**What you are asked to do:**
Copy all the data exactly, except the pictures.

BEGIN Source material

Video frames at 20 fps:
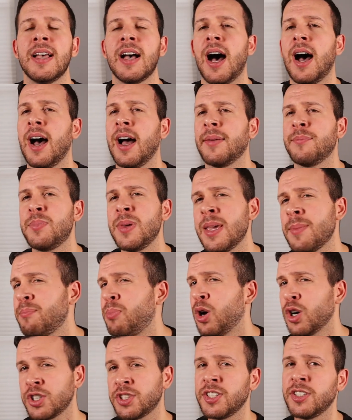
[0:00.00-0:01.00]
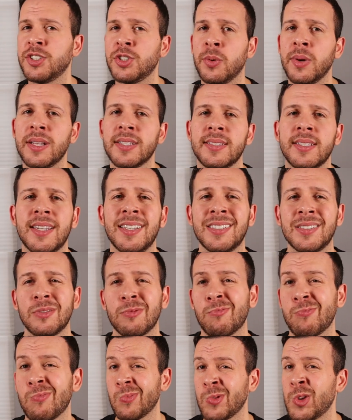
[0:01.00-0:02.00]
Uh, being pushed into it is,
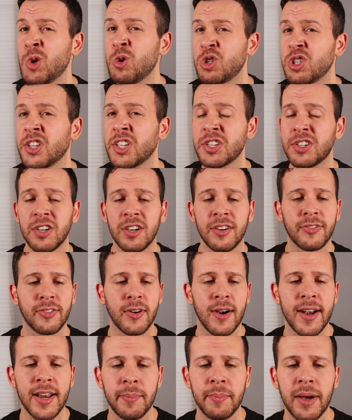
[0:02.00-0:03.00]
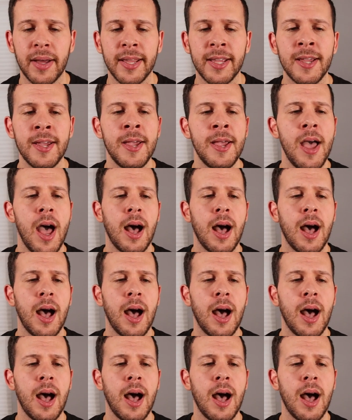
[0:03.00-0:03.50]
isn't usually good for anybody.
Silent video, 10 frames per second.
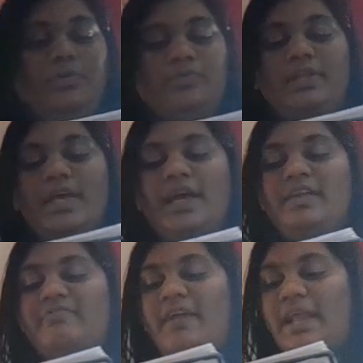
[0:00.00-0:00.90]
to their
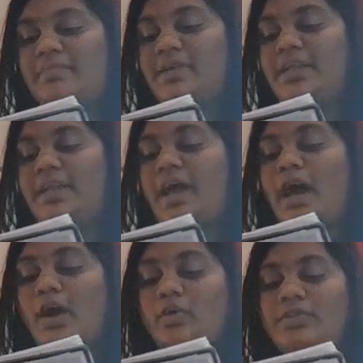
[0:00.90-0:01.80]
environment and
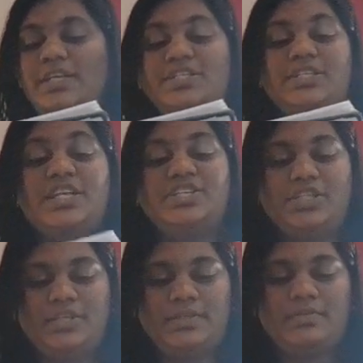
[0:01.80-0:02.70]
how they change it.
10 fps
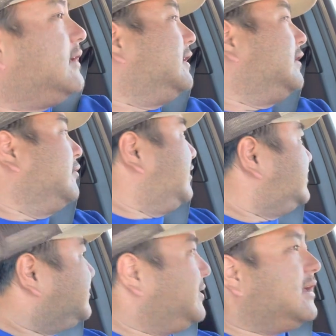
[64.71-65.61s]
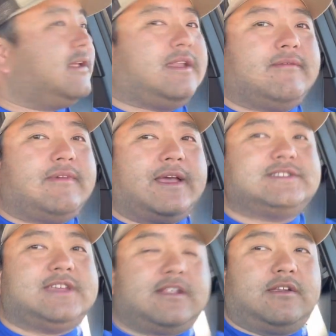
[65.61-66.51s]
in order to be an
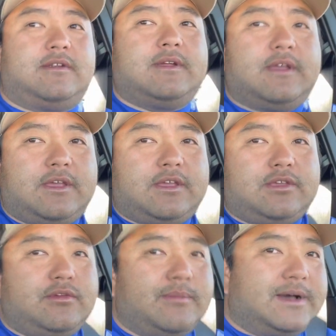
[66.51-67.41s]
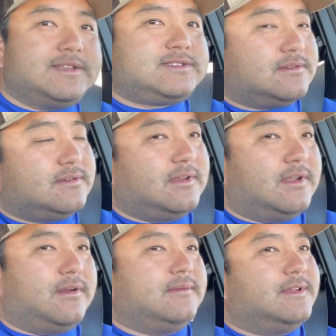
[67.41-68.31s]
advanced angler, you must
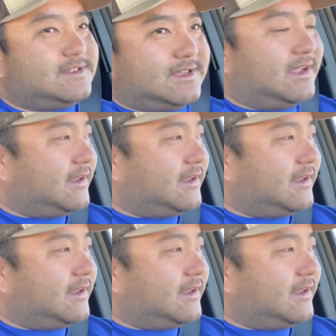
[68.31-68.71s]
know it's not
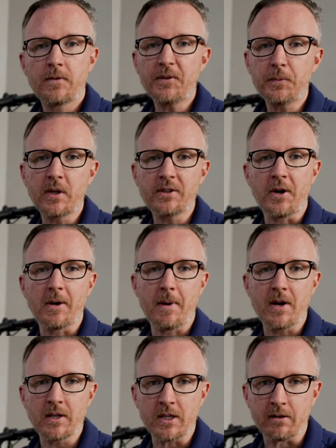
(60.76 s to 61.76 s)
First, we're going to talk
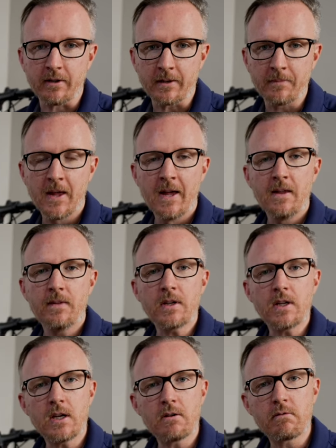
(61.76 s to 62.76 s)
about gearing. The
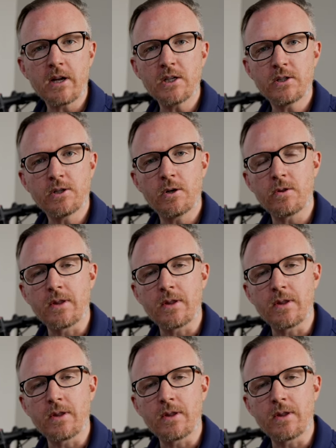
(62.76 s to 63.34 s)
gear ratio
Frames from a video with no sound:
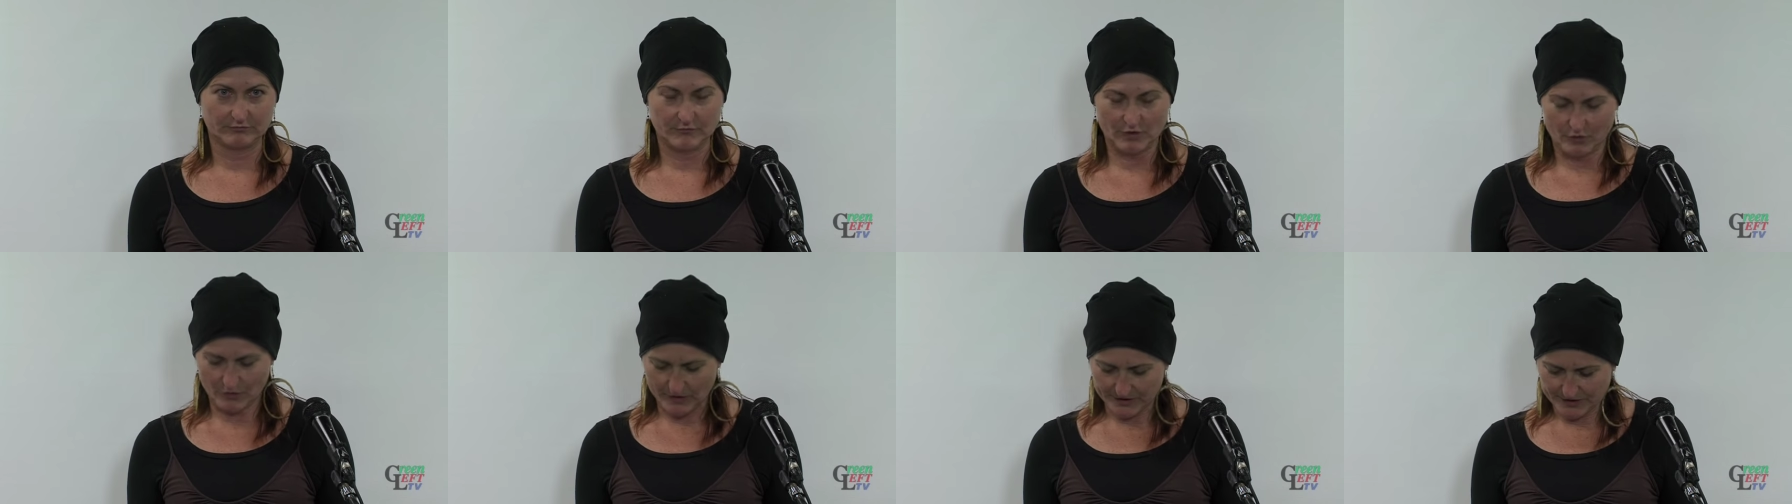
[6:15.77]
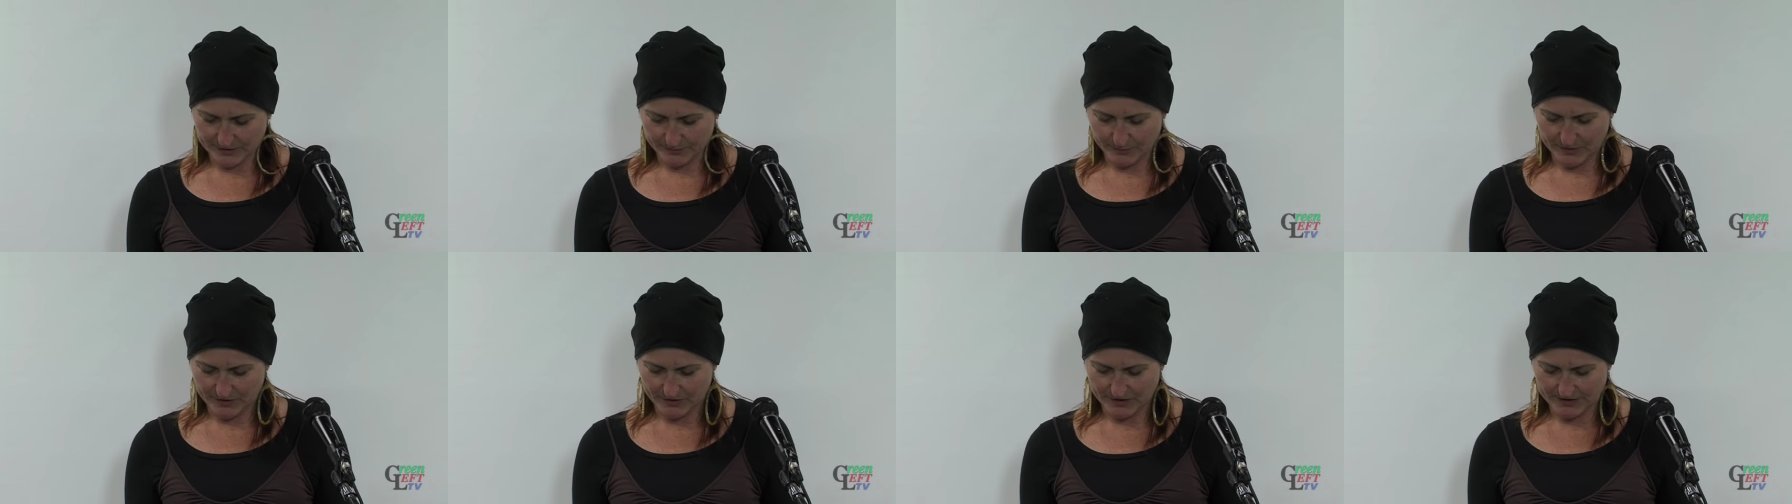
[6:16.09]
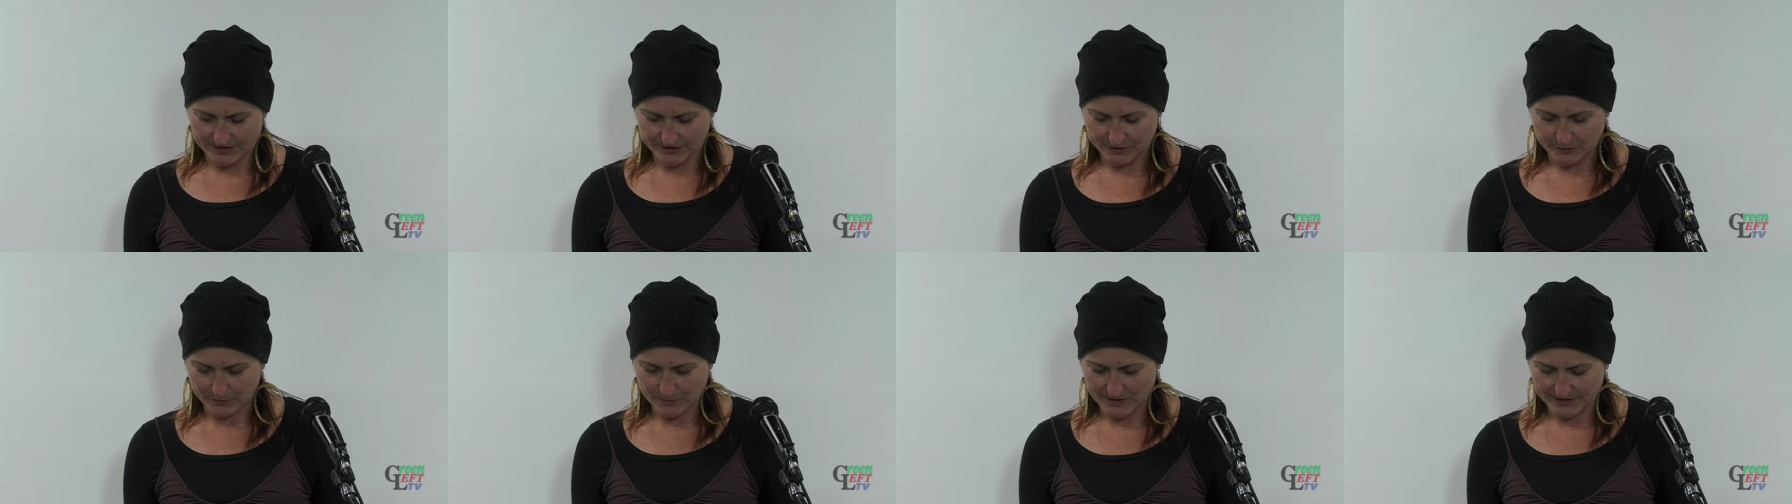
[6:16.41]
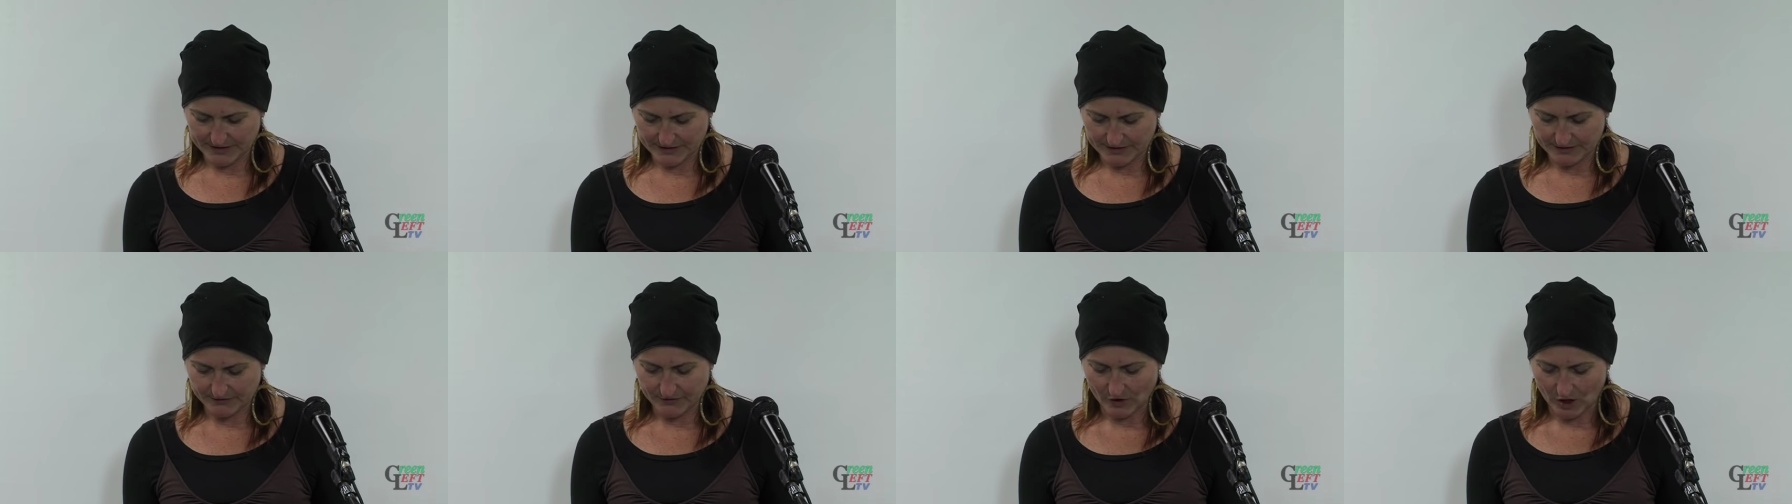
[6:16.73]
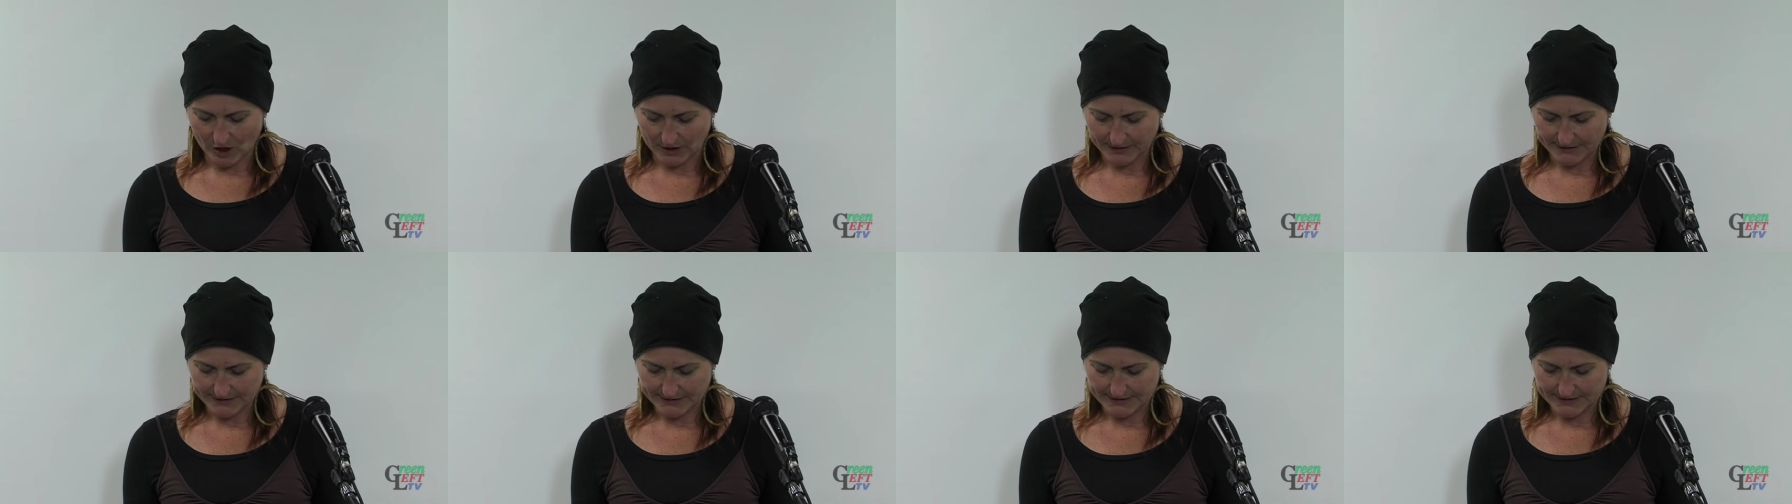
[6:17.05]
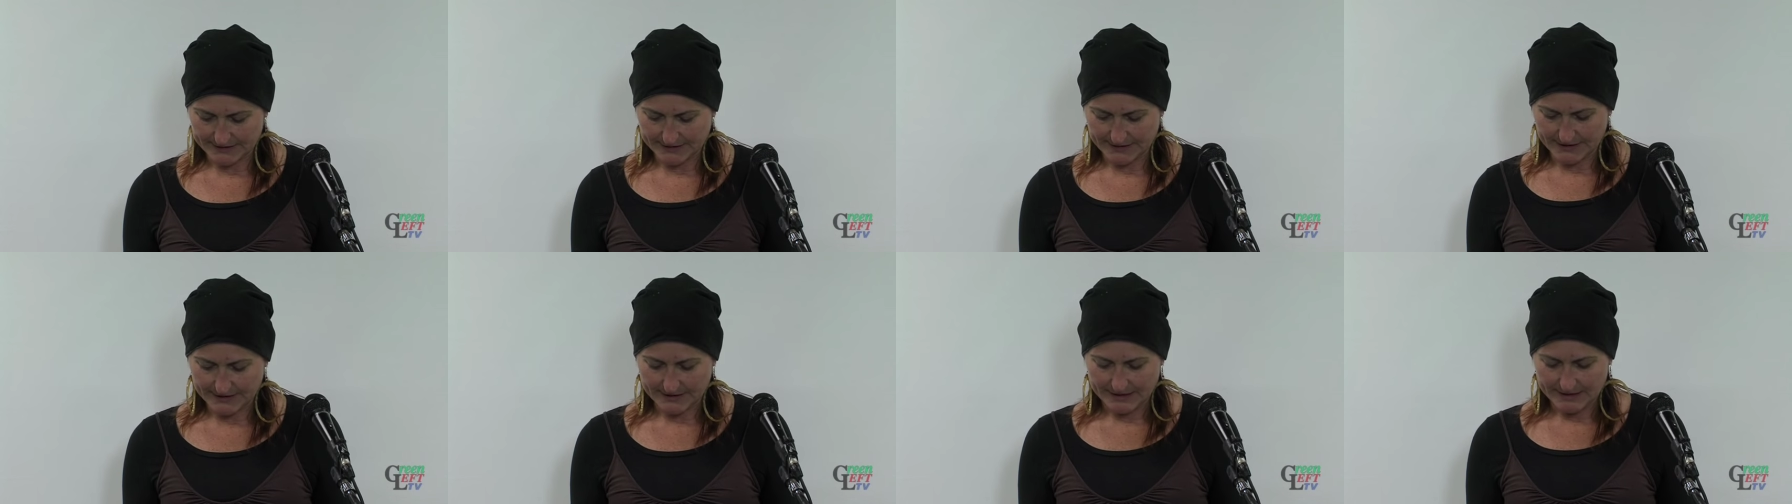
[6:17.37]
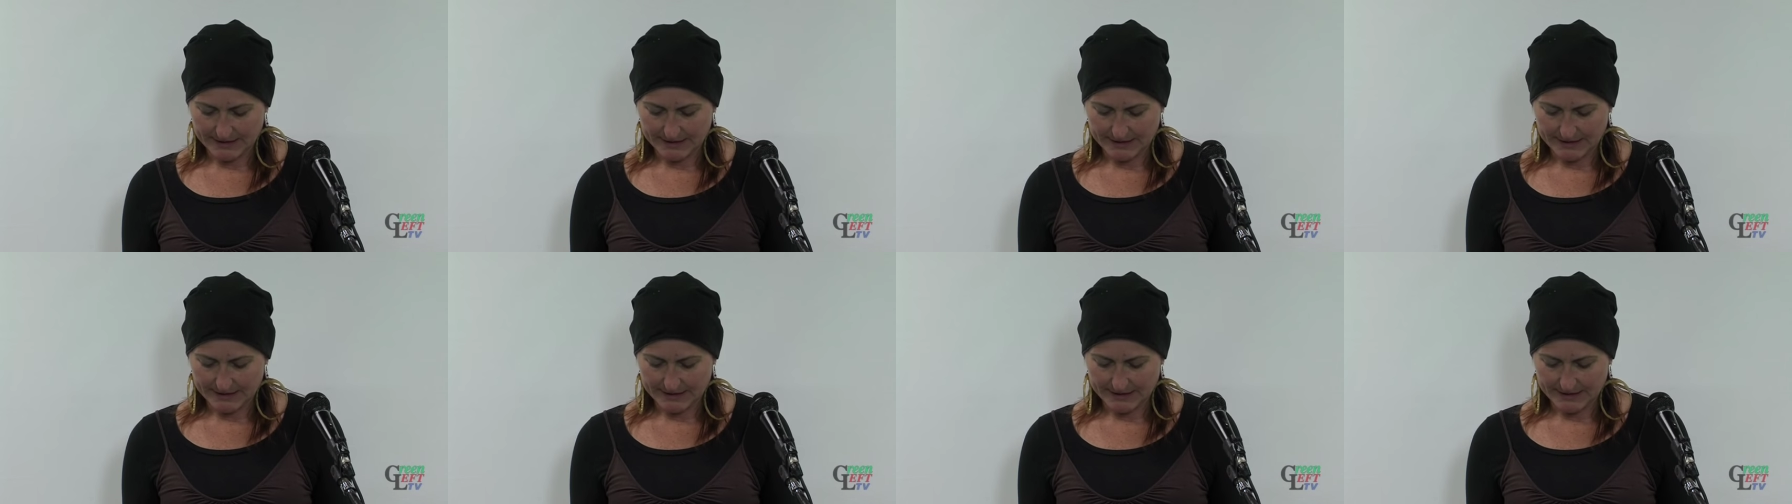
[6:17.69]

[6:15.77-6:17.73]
or experience domestic violence.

END Source material

**Finished exercise:**
Video frames at 20 fps:
[0:00.00-0:01.00]
[0:01.00-0:02.00]
Uh, being pushed into it is,
[0:02.00-0:03.00]
[0:03.00-0:03.50]
isn't usually good for anybody.
Silent video, 10 frames per second.
[0:00.00-0:00.90]
to their
[0:00.90-0:01.80]
environment and
[0:01.80-0:02.70]
how they change it.
10 fps
[64.71-65.61s]
[65.61-66.51s]
in order to be an
[66.51-67.41s]
[67.41-68.31s]
advanced angler, you must
[68.31-68.71s]
know it's not
(60.76 s to 61.76 s)
First, we're going to talk
(61.76 s to 62.76 s)
about gearing. The
(62.76 s to 63.34 s)
gear ratio
Frames from a video with no sound:
[6:15.77]
[6:16.09]
[6:16.41]
[6:16.73]
[6:17.05]
[6:17.37]
[6:17.69]

[6:15.77-6:17.73]
or experience domestic violence.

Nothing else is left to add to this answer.